Data Driven Design Notes

Posted on February 2, 2022
Tags: softdev

1 Loading big data

1.1 Pandas

  • series.astype("Sparse[str]") Sparse series for tables with lots of missing data
tot = 0
for i in pd.read_csv("test.csv",chunksize=100):
  tot += i["price"].sum()

Server is sqlalchemy, Client is pandas.

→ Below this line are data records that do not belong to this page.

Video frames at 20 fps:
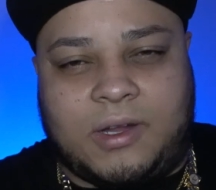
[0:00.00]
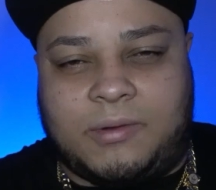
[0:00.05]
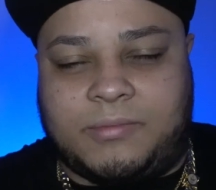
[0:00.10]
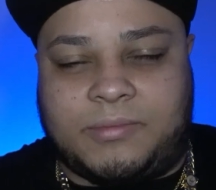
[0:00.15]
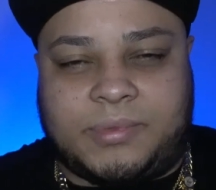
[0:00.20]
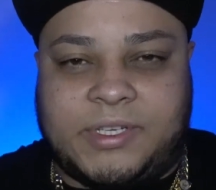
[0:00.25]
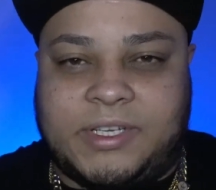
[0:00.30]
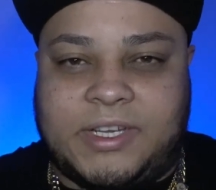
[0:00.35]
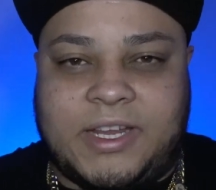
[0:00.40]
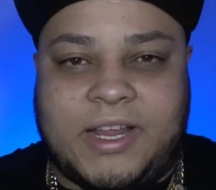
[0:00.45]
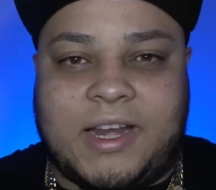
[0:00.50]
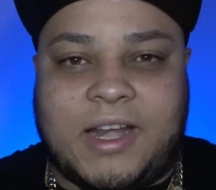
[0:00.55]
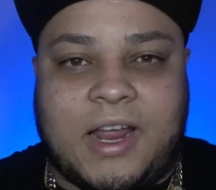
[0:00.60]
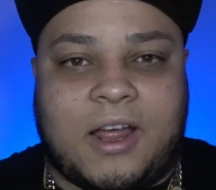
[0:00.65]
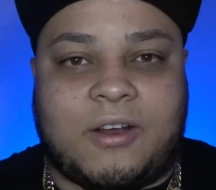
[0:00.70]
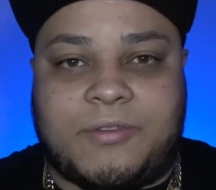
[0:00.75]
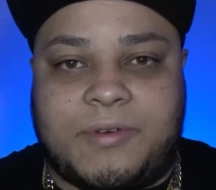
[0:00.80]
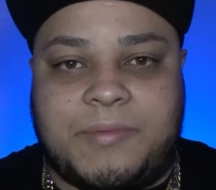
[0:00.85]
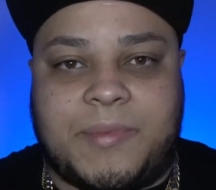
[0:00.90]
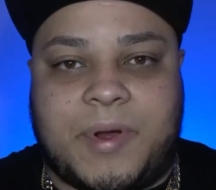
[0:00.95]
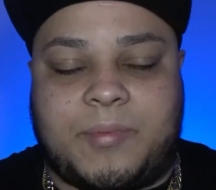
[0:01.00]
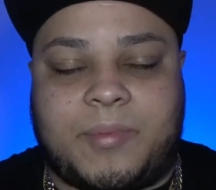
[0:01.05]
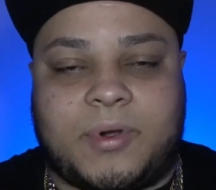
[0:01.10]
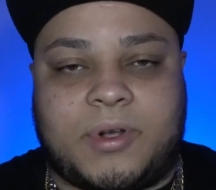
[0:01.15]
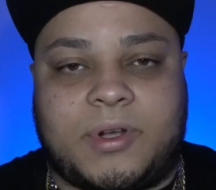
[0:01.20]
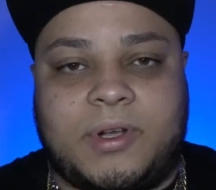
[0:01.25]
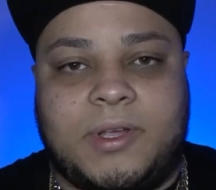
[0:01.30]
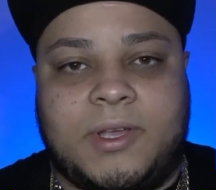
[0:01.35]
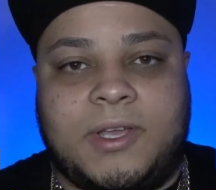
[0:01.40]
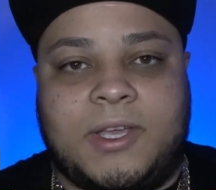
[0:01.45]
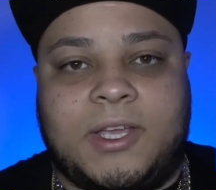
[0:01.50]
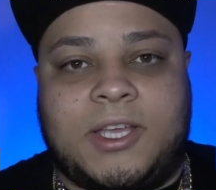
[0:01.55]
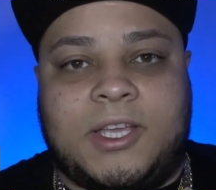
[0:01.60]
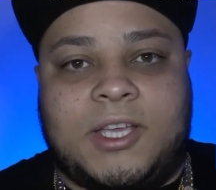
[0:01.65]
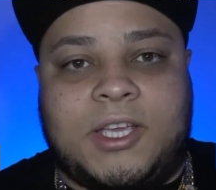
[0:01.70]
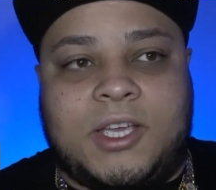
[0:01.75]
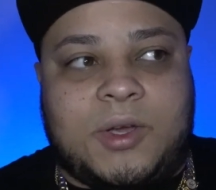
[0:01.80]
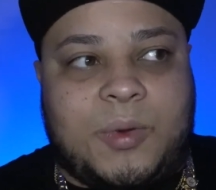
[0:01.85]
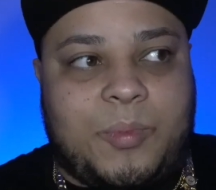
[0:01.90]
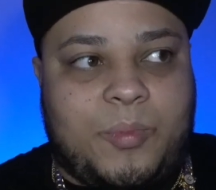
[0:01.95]
I cannot remember.
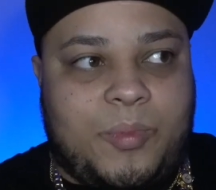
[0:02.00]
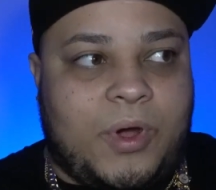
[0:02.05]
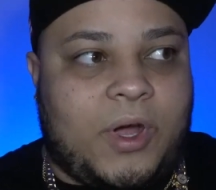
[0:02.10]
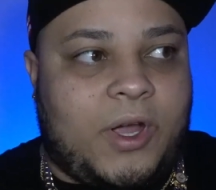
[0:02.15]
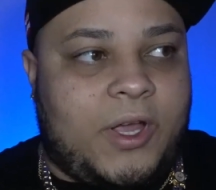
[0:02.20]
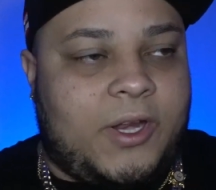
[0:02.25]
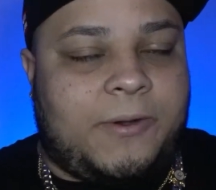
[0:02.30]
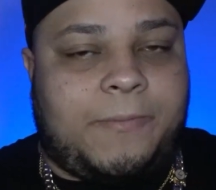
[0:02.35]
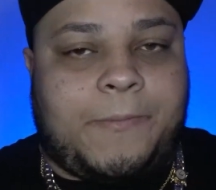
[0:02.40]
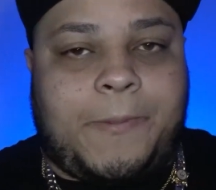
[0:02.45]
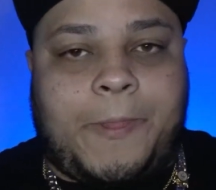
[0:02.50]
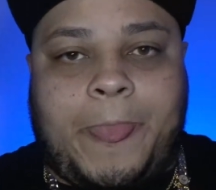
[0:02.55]
ButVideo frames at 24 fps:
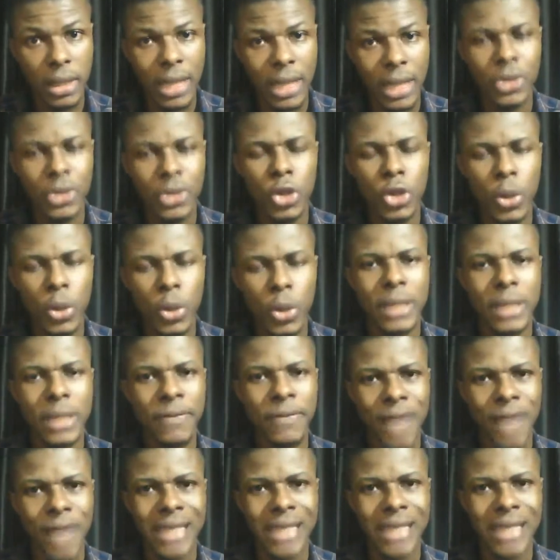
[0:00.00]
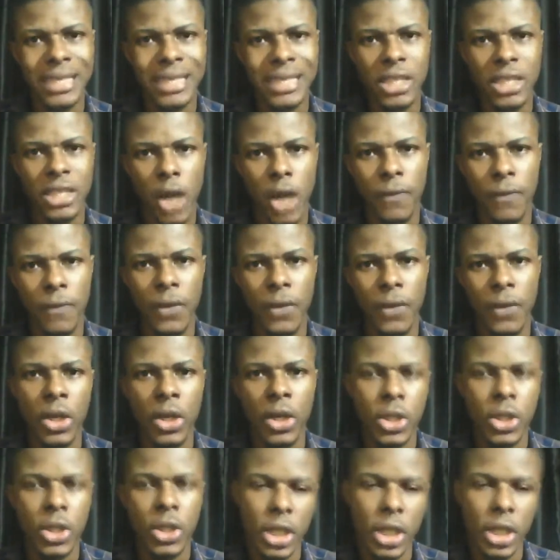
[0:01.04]
and to do it fast enough
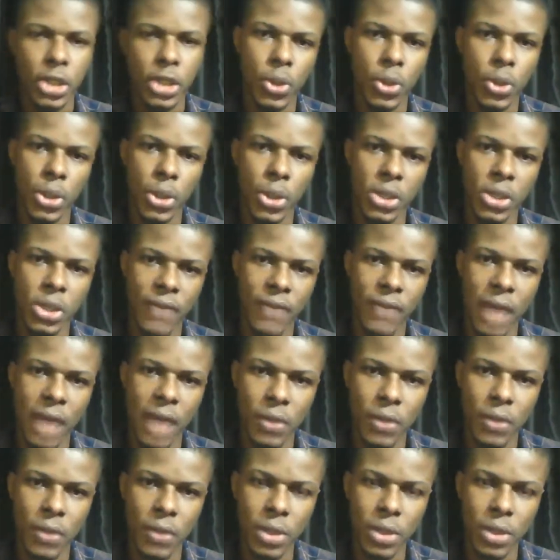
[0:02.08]
to ensure your survival,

We want to get Server side cursors (streaming) to lazy fetch when the client pandas needs it.

import pandas as pd
from sqlalchemy import create_engine

def process_sql_using_pandas():
    engine = create_engine(
        "postgresql://postgres:pass@localhost/example"
    )
    conn = engine.connect().execution_options(
        stream_results=True)

    for chunk_dataframe in pd.read_sql(
            "SELECT * FROM users", conn, chunksize=1000):
        print(f"Got dataframe w/{len(chunk_dataframe)} rows")
        # ... do something with dataframe ...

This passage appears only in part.